As the crisis in Syria edges towards civil war, the international community is locked in a stalemate over whether and how to intervene to stop the carnage. There is an urgent need for a middle ground to unblock the diplomatic quagmire.
By Yang Razali Kassim
FRUSTRATED. IMPATIENT. Those were the two words Kofi Annan used last week to express anguish over his apparent helplessness to push through a ceasefire in the blood-letting in Syria. As a joint special envoy of the United Nations and the Arab League, Annan’s frustration reflected that of the international community. It seems the world can only look on as the Assad regime rages on with impunity in its bloody crushing of the people’s uprising.
Annan’s exasperation is a tragic reflection of the UN’s excruciating stalemate in Syria despite the world body’s fledgling doctrine of humanitarian intervention, called the Responsibility to Protect (R2P), which it adopted in 2005. But why should we be surprised at this diplomatic quagmire?
One wonders whether plans for international humanitarian intervention would face such a big hurdle in Syria had R2P not been mishandled in Libya last year. To be sure, that ground-breaking intervention in Libya to protect unarmed civilians from the atrocities of the Gaddafi regime was the right thing to do. Defenceless people inspired by events in neighbouring Tunisia and Egypt during the Arab Spring were being massacred as they rose up to be free of autocratic rule.
The decision to intervene in Libya won wide support, including from the Arab League. Even the main detractors of R2P, Russia and China, did not veto Resolutions 1970 and 1973 enabling intervention in Libya – primarily because there was assurance from the UN that it would not lead to regime change. That assurance was key: When R2P was first proposed in 2001 and then adopted by the UN in 2005, its proponents were at pains to stress that the new doctrine was not, and should not be, about regime change; it’s about the international community’s responsibility to protect civilians from mass atrocities.
But when Gaddafi fell and subsequently died at the hands of the rebels, the R2P detractors concluded that this was not what they had voted for. The interventionists, especially France and Britain, argued in defence that the dynamics on the ground were such that Gaddafi’s demise was an inevitable consequence of the civil strife.
But the Libyan experience changed the tide against R2P. Russia and China have since hardened their positions over intervention in Syria. They acted in tandem to veto initiatives they feared could lead to a replay of Libya and to the fall of Assad. The UN sees the Syria implosion as an internal crisis. Assad sees it as an external war imposed on his country, which he is obligated to defend.
There is now a blame-game of sorts as to who should share the responsibility with the Assad regime for the massacre in Syria. Such finger-pointing is futile. The truth of the matter is that while 191 countries had endorsed R2P in 2005 when their leaders met at the UN World Summit, many of them still harboured reservations about the R2P. The big suspicion is over the potential abuse of the doctrine – the fear of it being used to advance the strategic interests of the West, or to bring about regime change in its pursuit.
Unfortunately, the application – or rather misapplication – of R2P in Libya only lent weight to such scepticism.

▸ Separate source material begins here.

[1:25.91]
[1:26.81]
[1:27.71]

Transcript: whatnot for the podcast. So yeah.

That is why countries like Russia and China have no compunction to openly justify their opposition to international humanitarian intervention in Syria on grounds of possible regime change.

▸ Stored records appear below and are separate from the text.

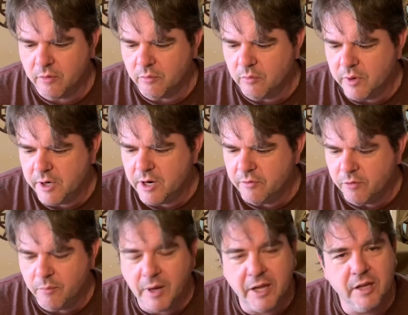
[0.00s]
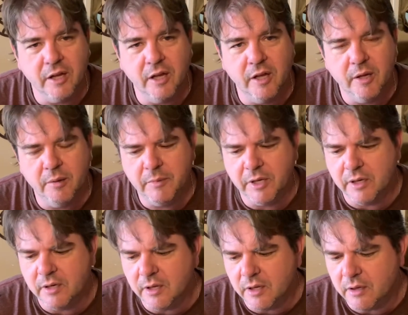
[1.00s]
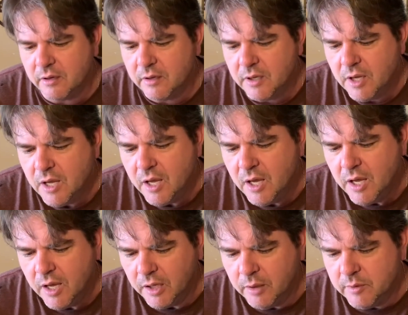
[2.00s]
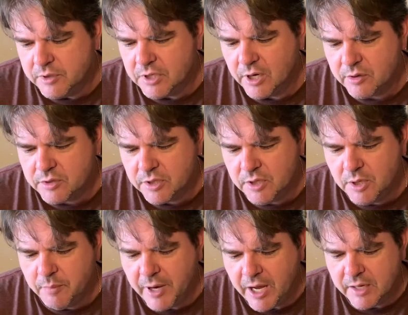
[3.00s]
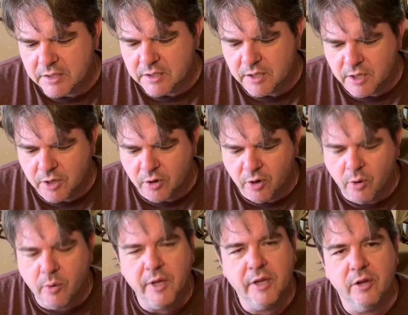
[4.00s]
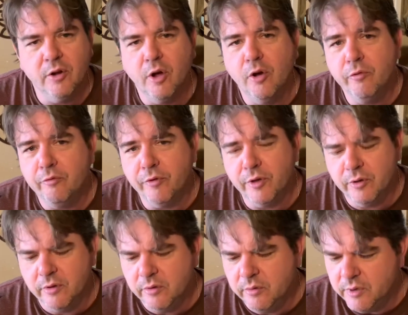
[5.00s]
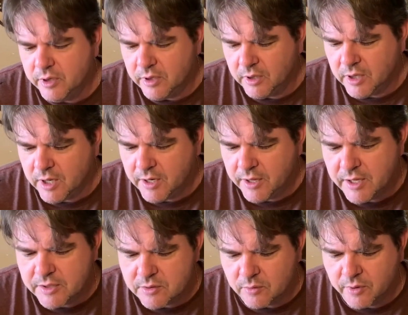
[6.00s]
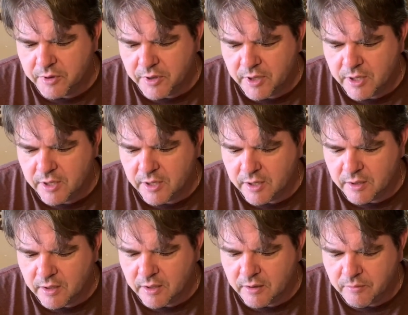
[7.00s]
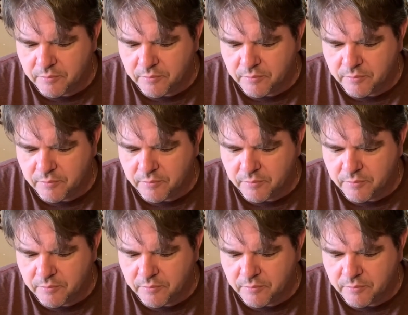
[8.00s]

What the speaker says: whatever may come, and he would talk to you about growing your own food and a lot of that sort of thing. And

The possibility of the Syrian crisis getting out of hand and leading to a conflagration in the region is also something to worry about. It has already spilled over into Lebanon.
Time for a middle ground
There is an urgent need for a middle ground. The international community should not stand idly by in the face of mass atrocities. Yet international humanitarian intervention must not be done in a way that would undermine the world’s long-standing faith in the sovereignty of the state.

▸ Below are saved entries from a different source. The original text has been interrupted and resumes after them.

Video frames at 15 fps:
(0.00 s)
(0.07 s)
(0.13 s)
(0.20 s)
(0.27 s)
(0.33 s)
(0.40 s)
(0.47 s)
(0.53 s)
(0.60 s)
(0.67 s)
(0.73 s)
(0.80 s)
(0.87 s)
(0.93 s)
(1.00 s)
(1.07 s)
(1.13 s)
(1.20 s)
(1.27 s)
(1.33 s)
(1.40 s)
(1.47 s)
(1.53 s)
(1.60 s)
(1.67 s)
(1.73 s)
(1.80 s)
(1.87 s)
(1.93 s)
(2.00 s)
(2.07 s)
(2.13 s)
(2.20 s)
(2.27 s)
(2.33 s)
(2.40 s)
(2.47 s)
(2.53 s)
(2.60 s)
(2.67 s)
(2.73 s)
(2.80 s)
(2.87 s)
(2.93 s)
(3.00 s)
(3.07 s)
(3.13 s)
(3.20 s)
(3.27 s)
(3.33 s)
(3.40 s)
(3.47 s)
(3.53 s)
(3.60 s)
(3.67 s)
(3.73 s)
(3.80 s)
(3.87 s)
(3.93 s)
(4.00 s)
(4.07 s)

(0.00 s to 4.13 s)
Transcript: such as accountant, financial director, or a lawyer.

This is, no doubt, a monumental task, as events in Libya and Syria have starkly shown. But a way out must be found for the international community to live with a clear conscience.
Yang Razali Kassim is a Senior Fellow with Singapore’s S. Rajaratnam School of International Studies, Nanyang Technological University and currently a Visiting Fellow at the Lowy Institute in Sydney. A shorter version of this commentary appeared in the institute’s blog, The Interpreter.